What this course is NOT about: How to use Windows (or Mac OS)? Learn a particular operating system What this course is about: What are operating systems? What do operating systems do? How do operating systems do what they do? What are the open issues?
The main topics this course deals with: Process management Memory management File systems I/O resource management User management Security and Reliability issues
1. Mars Pathfinder Priority Inversion (process management) Incident On July 4th, 1997, the Mars Pathfinder landed to a media fanfare and began to transmit data back to Earth. Days later and the flow of information and images was interrupted by a series of total systems resets.
2. Race Condition Bug Creates Blackout for 50 Million (process management, security) On August 14, 2003, a blackout across eight US states and Canada affected 50 million people. PC Authority described the cause, a race condition bug, as something that occurs when “two separate Threads of a single operation use the same element of code.” Without proper synchronization, the threads tangle and crash a system. That’s what happened here with the result 256 power plants offline. The major disruptions manifested themselves in the form of cellular communication with the best form of communication during the outage said to be a laptop using a dial-up modem. And if you just cringed in horror at the word “dial-up,” you’re not alone.
3. Patriot Missile System Timing Issue Leads To 28 Dead (Real-Time OS issue) The most tragic computer software blunder on our list occurred on February 25, 1991, during the Gulf War. While the Patriot Missile System was largely successful throughout the conflict, it failed to track and intercept a Scud missile that would strike an American barracks. The software had a delay and was not tracking the missile launch in real time, thus giving Iraq’s missile the opportunity to break through and explode before anything could be done to stop it, according to the US Government Accountability Office. In all, 28 were killed with an additional 100+ injured.
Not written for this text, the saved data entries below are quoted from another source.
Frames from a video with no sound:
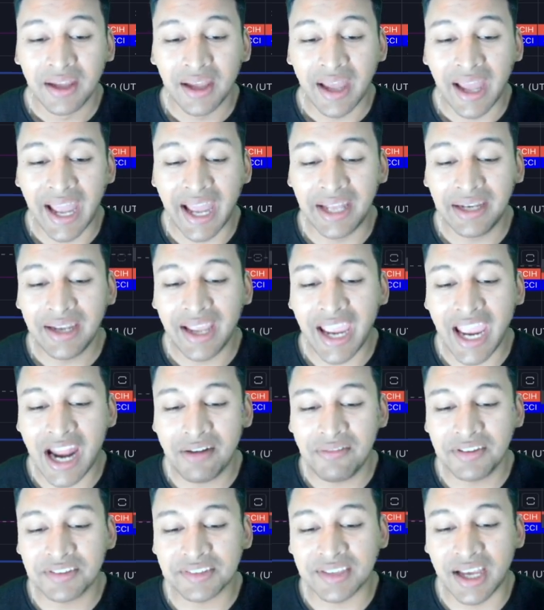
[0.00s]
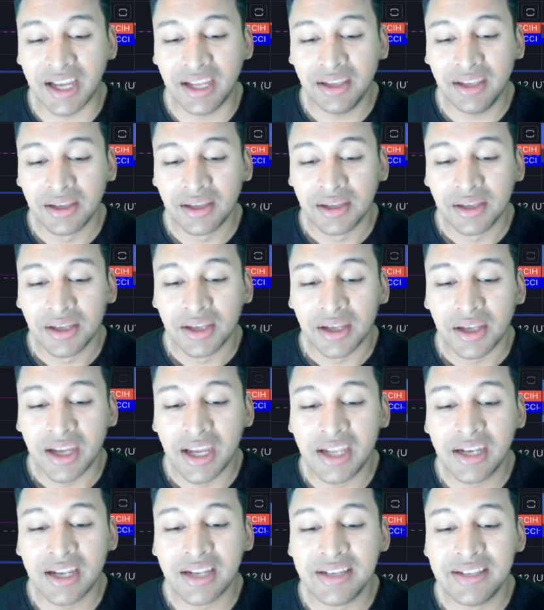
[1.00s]
and RSI
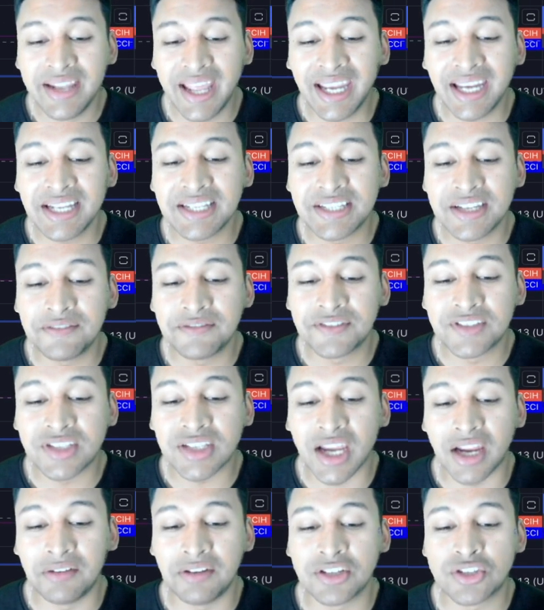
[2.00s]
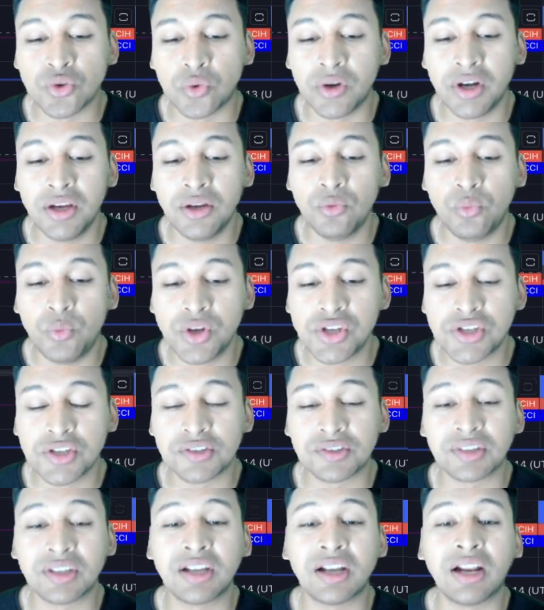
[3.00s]
in a negative territory, which
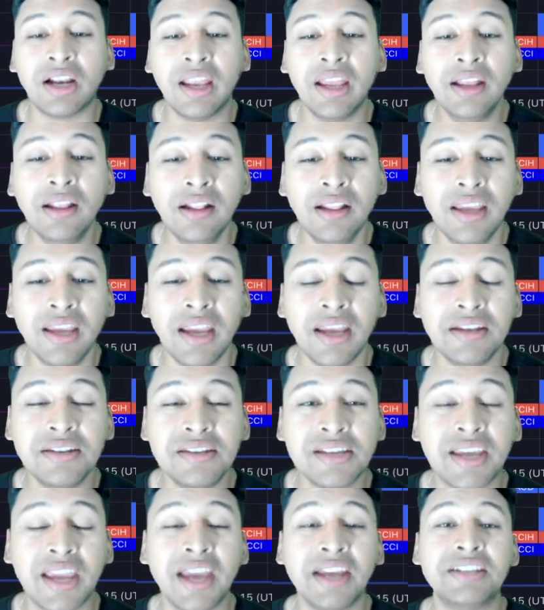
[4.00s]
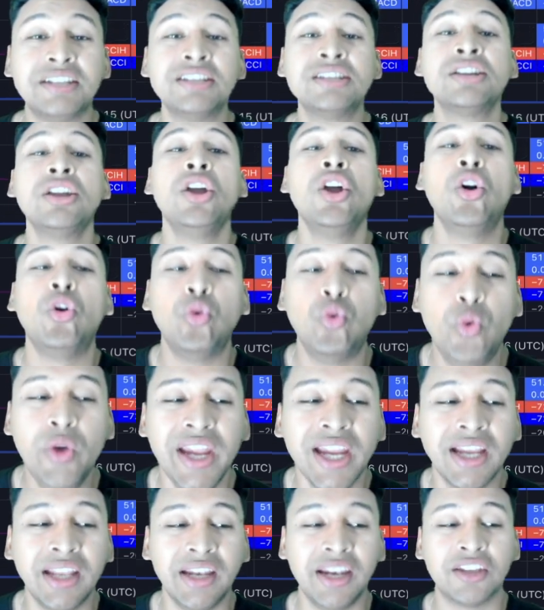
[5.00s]
is clearly indicating
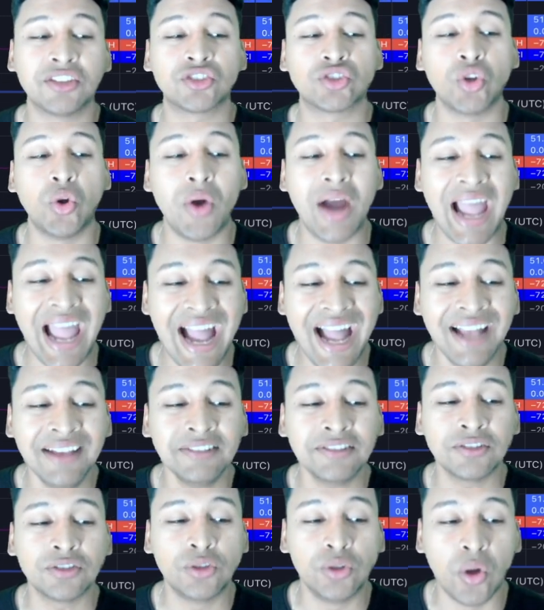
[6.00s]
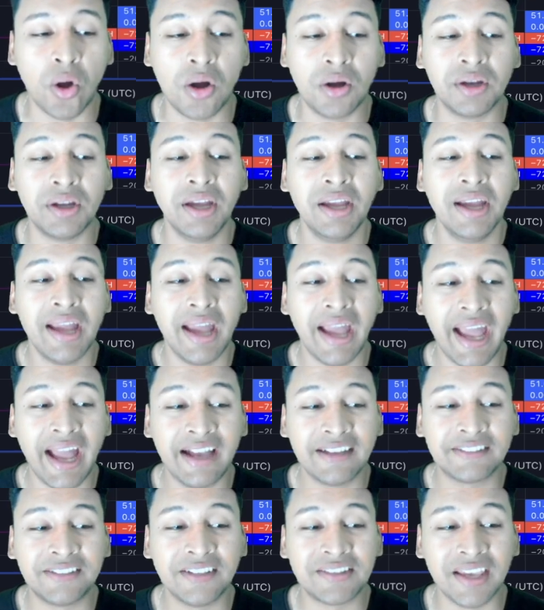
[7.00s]
weakness. So as long
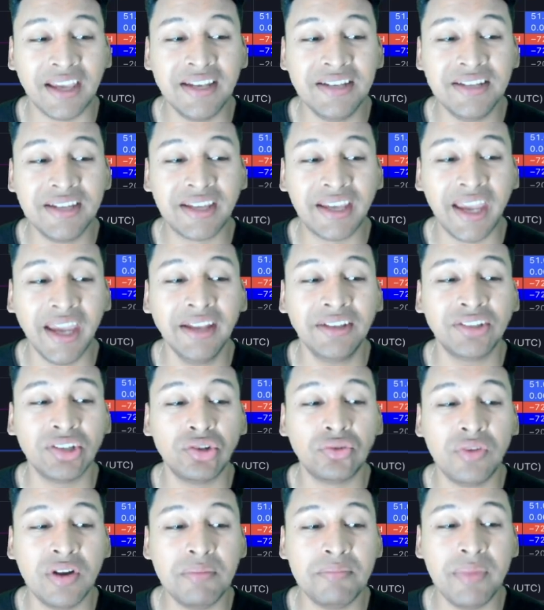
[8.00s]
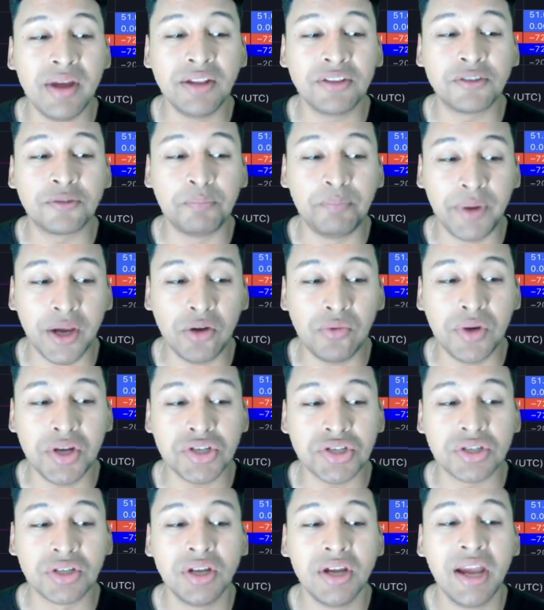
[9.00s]
as this indicator remains
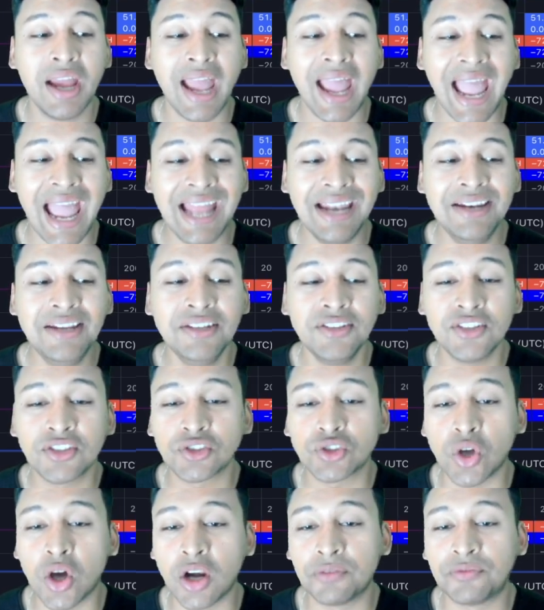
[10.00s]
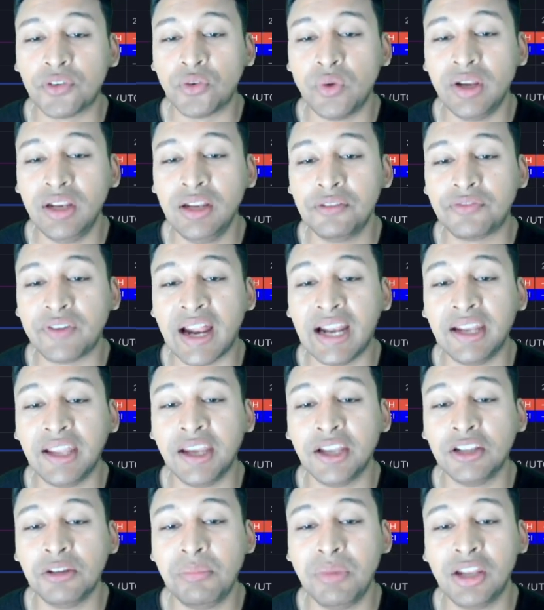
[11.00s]
bearish, any sort of a relief
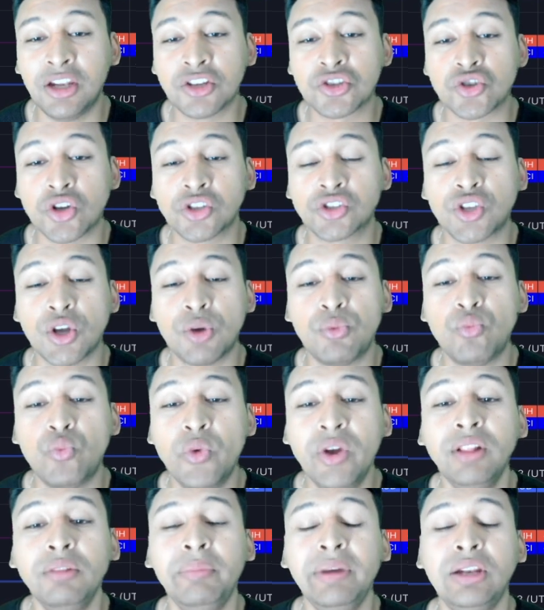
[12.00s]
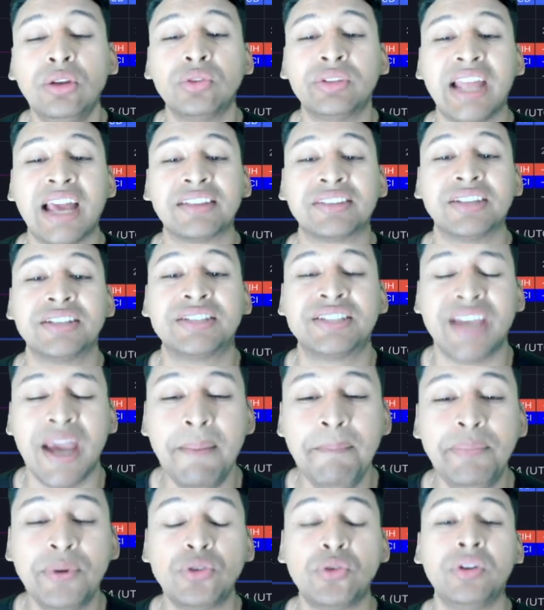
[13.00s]
rally in the medium short term will be looked as a
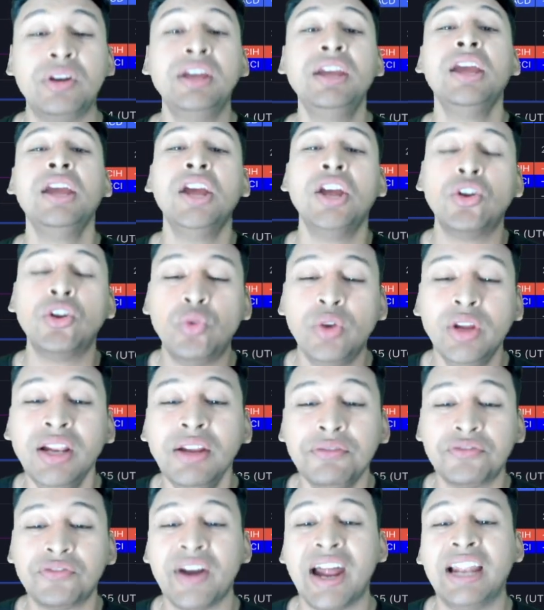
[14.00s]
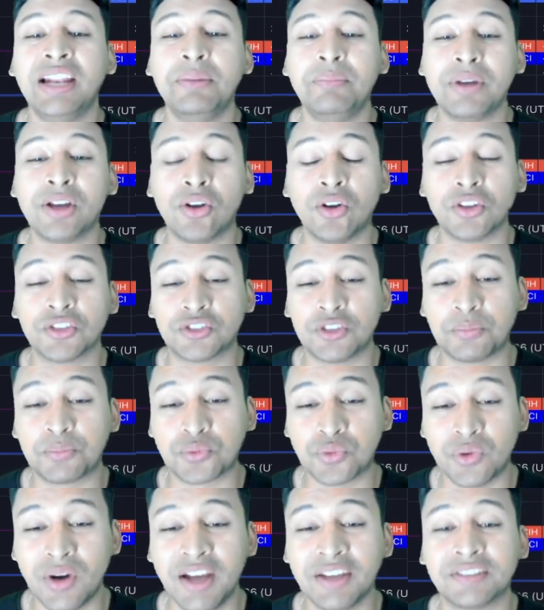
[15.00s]
temporary relief rally, because the
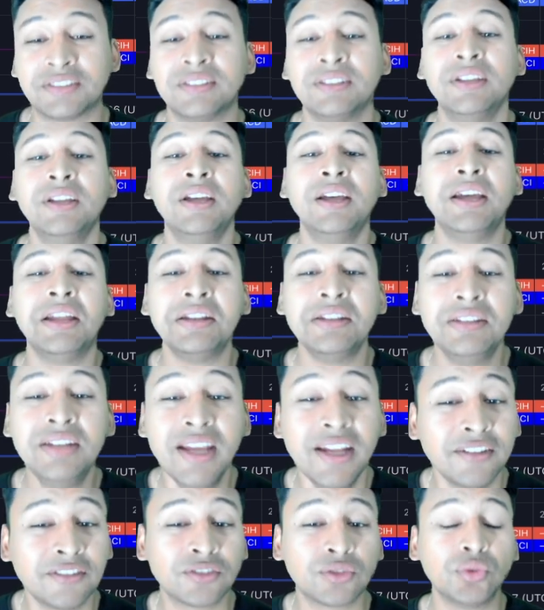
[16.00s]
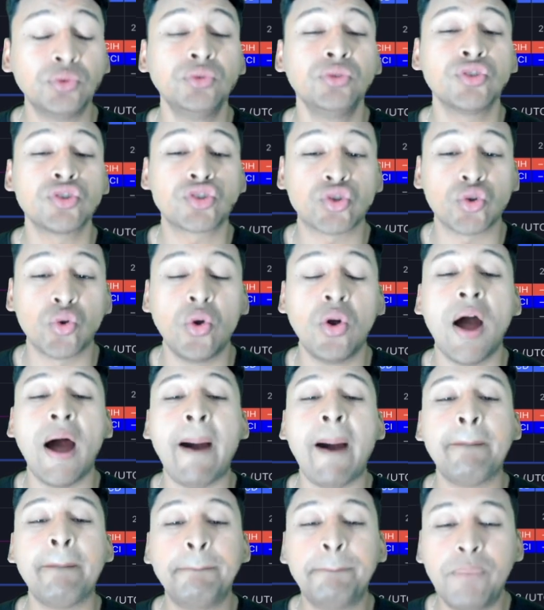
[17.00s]
price needs to show
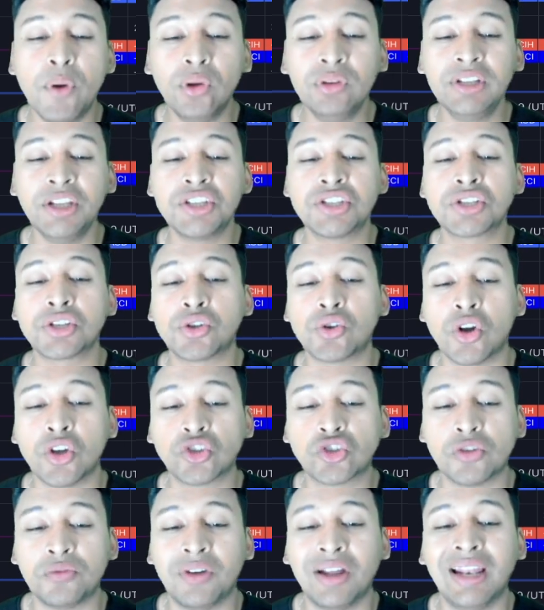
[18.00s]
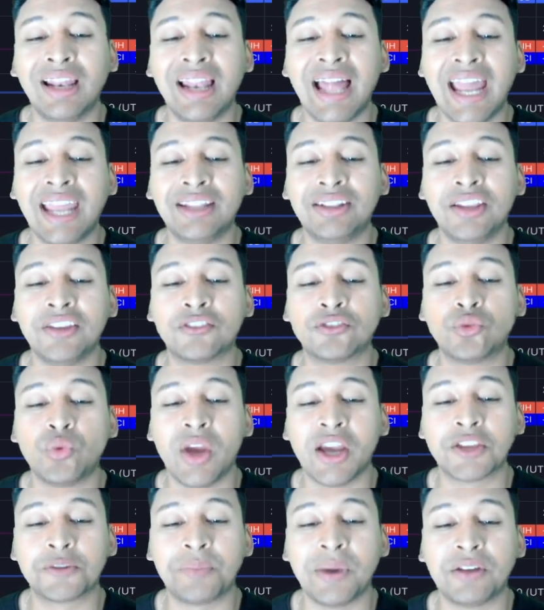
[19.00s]
a bullish crossover like this to
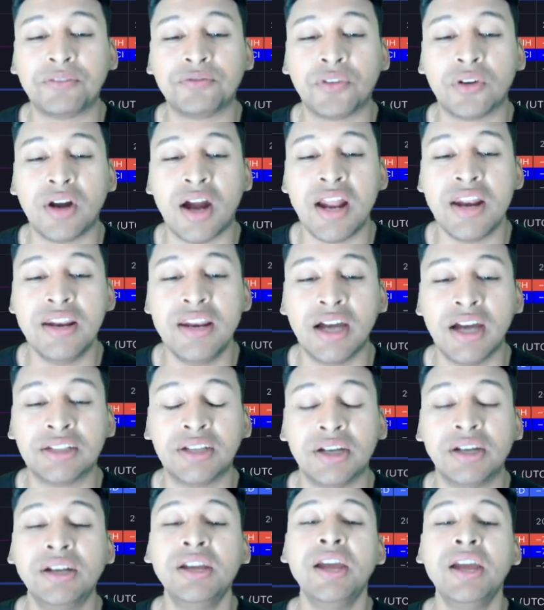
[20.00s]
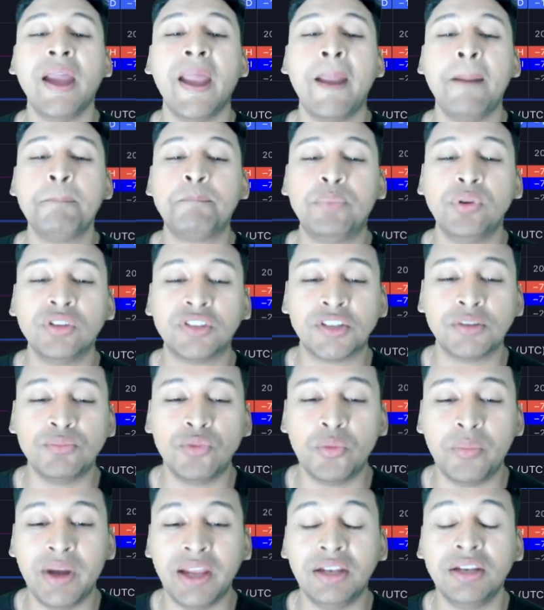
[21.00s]
expect for another impulsive
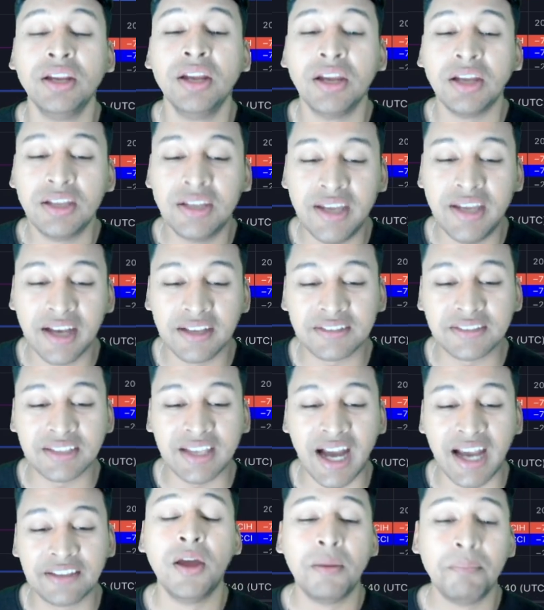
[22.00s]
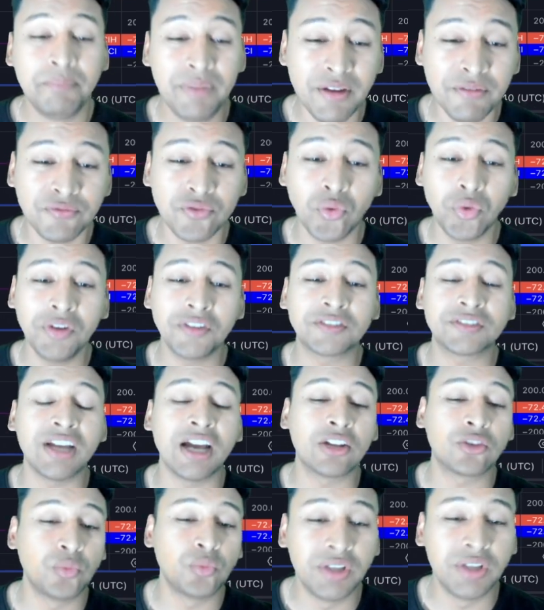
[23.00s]
movement. Yes guys, before it
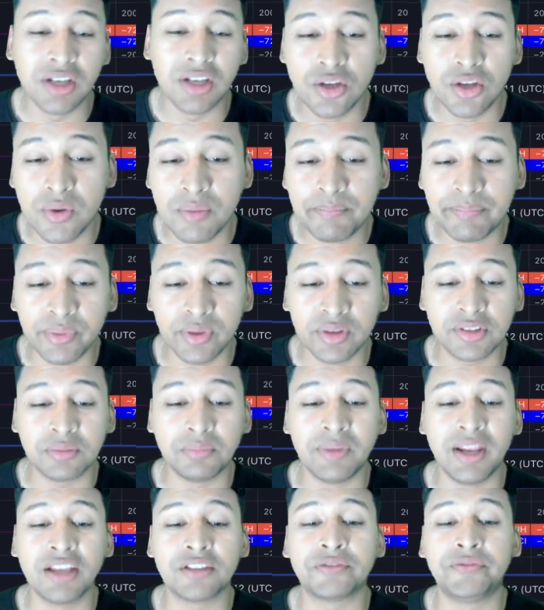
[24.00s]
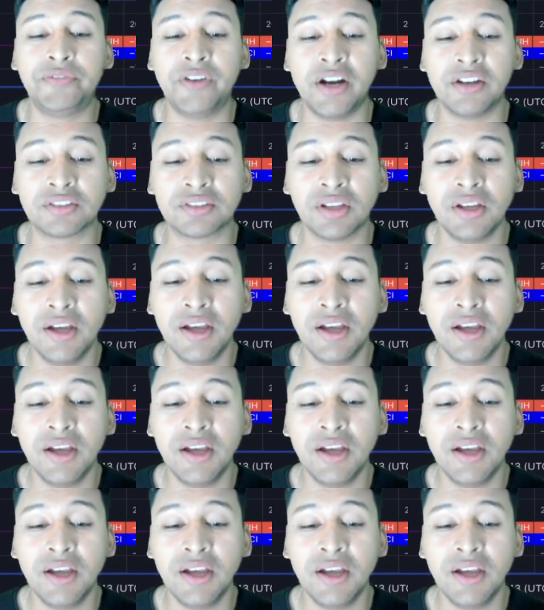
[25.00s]
starts with the new impulsiveness, first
4. Year 2038 (security and reliability) Although Y2K is passed, we’re not out of the woods just yet. Not all computers handle dates in the same way, and many computers based on the UNIX operating system handle dates by counting how many seconds a date is since 01/01/1970. For example, the date 01/01/1980 is 315,532,800 seconds after 01/01/1970. This number is stored on these computers as a “signed 32-bit integer”, which has a size limit of 2147483647. That basically means it can only handle dates that are up to 2147483647 seconds after 01/01/1970 – which only takes us up to the 19th of January 2038, after which, we may have problems again. This is especially true when we consider that UNIX-based software is more commonly used in “embedded systems” rather than a home PC – that is, systems that have a very specific purpose closely related to their hardware, such as software for robotic assembly lines, digital clocks, network routers, security systems and so on. Also, somebody is going to have to consider what we’re going to do on the 1st of January 10000. Not me though.
due to inadequate OS design (security and reliability) 5. Loss of Communication between the FAA Air Traffic Control Center, and Airplanes due to inadequate OS design (security and reliability) On Tuesday, September 14, 2004, the Los Angeles International Airport, and other airports in the region suspended operations due to a failure of the FAA radio system in Palmdale, California. Technicians onsite failed to perform the periodic maintenance check that must occur every 30 days, and the system shut down without warning as a result. The controllers lost contact with the planes when the main voice communications system shut down unexpectedly. Compounding this situation was the almost immediate crash of a backup system that was supposed to take over in such an event. The outage disrupted about 600 flights (including 150 cancellations), impacting over 30,000 passengers. Flights through the airspace controlled by the Palmdale facility were either grounded, or rerouted elsewhere. Two airplane accidents almost occurred, and countless lives were at risk. A bug in a Microsoft system compounded by human error was ultimately responsible for the three-hour radio breakdown. A Microsoft-based replacement for an older Unix system needed to be reset approximately every 50 days to prevent data overload. A technician failed to perform the reset at the right time, and an internal clock within the system subsequently shut it down. In addition, a backup system also failed. When a system has a known problem, it is never a good idea to continue operation. Instead of relying on an improvised workaround, the bug in the software should be corrected as soon as possible to avoid a potential crisis. Learning from this experience, the FAA deployed a software patch which now addresses this issue.
6. Intel CPU causes OS bugs (reported on Jan 6. Intel CPU causes OS bugs (reported on Jan. 3, 2018) (security and reliability) The exact bug is related to the way that regular apps and programs can discover the contents of protected kernel memory areas. Kernels in operating systems have complete control over the entire system, and connect applications to the processor, memory, and other hardware inside a computer. There appears to be a flaw in Intel’s processors that lets attackers bypass kernel access protections so that regular apps can read the contents of kernel memory. To protect against this, Linux programmers have been separating the kernel's memory away from user processes in what’s being called “Kernel Page Table Isolation.”